Kendimden örnek vereyim: Yoğun bir şekilde web üzerindeki kaynakları okumadığım zamanlarda, farkına bile varmadan haftada en az bir kitap okurdum. Şimdi bu ritmi tutturmak için çabalamam gerekiyor, çünkü sıkılıyorum. Birden fazla kitabı parça parça okumaya çalışıyorum, tıpkı internette bir şeyleri okurken yaptığım gibi. Kendime kurallar koyuyorum. Takip ettiğim blogların sayısını ya da sadece internetten yapabildiğim okumaların süresini sınırlıyorum örneğin. Ama ne yaparsam yapayım, özellikle zaman ve emek isteyen basılı materyalleri okurken kendimi kısmen de olsa zorlamam gerekiyor. Mesele, anlamlı şekilde sıralanmış harfleri okumaksa muhtemelen eskisinden daha çok okuyorum. Ne yazık ki, daha çok okumam daha kaliteli okuduğum anlamına geliyormuş gibi hissetmiyorum.

Okurmuş gibi yapmak
Peki, bir metnin bulunduğu ortam o metni gerçekten “okumak” adına ne kadar önemli? Bunu test etmek için, batıda “Google Jenerasyonu” olarak adlandırılan, 1993’ten sonra doğmuş kuşağın alışkanlıklarına bakabiliriz. Bu yaş grubu, deyim yerindeyse internetin içine doğdu ve okuma-yazma eylemini ekran üzerinden yapmayı geleneksel formata tercih ediyor. Öyle ki, çok büyük bir kısmı arama motoru dışında bir araştırma yöntemi kullanmayı bilmiyor. Belki üniversite öğrencileri, büyük ihtimalle okullarının zoruyla kütüphaneleri kullanıyor, ama bu oran da giderek düşüyor. Çünkü ihtiyaçları olan üstünkörü bilgiye arama motorları aracılığıyla ulaşabiliyorlar. Dolayısıyla, basılı materyalleri okumak gitgide bir tercih meselesine dönüşüyor.

2008’de UCL (University College London) tarafından İngiltere’de yapılan bir araştırmanın sonuçları, geçmişe göre bazı ciddi farklılıklar olduğunu söylüyor. Dergi makaleleri, e-kitaplar vb. araçlara ulaşılabilen iki popüler araştırma web sitesinde beş yıl boyunca kayıtlı kullanıcıların davranışlarının incelendiği araştırmaya göre, kullanıcılar metinleri okumak yerine hızlı bir şekilde gözden geçirerek metinden metine atlıyor ve nadiren daha önce atladıkları bir metni okumak için geri dönüyorlar. Sonuç olarak, yapılanın geleneksel anlamda okumak değil de, “okurmuş gibi yapmak” olduğu kanısına varılıyor.

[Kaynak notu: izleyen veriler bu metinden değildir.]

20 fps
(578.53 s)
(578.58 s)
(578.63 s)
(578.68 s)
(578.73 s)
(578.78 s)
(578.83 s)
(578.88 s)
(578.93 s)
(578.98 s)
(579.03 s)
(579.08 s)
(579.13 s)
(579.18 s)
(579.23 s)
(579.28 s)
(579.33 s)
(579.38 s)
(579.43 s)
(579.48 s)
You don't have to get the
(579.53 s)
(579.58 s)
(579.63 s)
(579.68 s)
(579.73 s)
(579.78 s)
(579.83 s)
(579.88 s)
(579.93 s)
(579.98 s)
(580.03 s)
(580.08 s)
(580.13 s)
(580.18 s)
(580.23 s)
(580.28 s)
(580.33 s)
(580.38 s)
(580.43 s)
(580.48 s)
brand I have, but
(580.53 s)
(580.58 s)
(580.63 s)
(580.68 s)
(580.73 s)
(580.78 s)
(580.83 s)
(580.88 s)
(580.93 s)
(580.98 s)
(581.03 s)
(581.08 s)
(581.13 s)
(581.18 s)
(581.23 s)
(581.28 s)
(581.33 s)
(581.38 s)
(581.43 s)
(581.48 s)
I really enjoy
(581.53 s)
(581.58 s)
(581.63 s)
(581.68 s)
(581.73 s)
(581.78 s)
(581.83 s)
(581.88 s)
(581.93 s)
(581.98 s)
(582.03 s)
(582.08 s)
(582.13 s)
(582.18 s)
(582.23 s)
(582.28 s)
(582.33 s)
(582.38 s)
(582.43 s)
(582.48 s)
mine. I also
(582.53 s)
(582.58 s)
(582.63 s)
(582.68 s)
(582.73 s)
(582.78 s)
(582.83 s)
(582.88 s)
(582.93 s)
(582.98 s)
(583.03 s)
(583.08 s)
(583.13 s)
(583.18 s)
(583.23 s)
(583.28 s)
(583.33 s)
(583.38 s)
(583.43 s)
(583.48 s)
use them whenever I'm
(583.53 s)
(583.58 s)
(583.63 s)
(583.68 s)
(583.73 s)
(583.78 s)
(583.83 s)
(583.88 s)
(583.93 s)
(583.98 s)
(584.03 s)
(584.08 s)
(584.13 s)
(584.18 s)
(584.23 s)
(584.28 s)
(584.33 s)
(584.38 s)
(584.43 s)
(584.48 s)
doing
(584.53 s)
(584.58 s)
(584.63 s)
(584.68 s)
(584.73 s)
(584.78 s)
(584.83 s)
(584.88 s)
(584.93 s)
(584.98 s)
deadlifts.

Söz konusu web sitelerini, sadece bu yaş grubu, yani öğrenciler değil, aralarında eğitimcilerin ve akademisyenlerin bulunduğu geleneksel araştırma yetilerine sahip kişiler de kullanıyor. Ancak, neredeyse bütün kullanıcıların hiçbir metni tam olarak okumadığı görülüyor. Dolayısıyla, eğer ortada bir sorun varsa, bu sadece bahsi geçen kuşağın değil, genel olarak bütün kullanıcıların yaşadığı bir sorun. Entelektüel sabırsızlık hepimize sirayet etmiş durumda.

Değişen zihin
Yapılan deneyler, ideogramlar (resim yazı) içeren Çince, Japonca kullananların bize kıyasla farklı bir zihin haritası kullandığını ortaya koyuyor. Bu durumda, basılı materyal okumaya alışan zihinlerle, ekran üzerindeki metinleri okumaya alışan zihinler arasında benzer bir farktan söz etmek mümkün. Hem de, yaştan bağımsız olarak. Genel kanının aksine, beynimiz yetişkin hale gelince gelişimini durdurmuyor, ileri yaşlara kadar değişmeye devam ediyor. Kısacası beyin, kendisini yeniden düzenleyebilir, işlevlerini yeni araçlar için tanımlayabilir esneklikte.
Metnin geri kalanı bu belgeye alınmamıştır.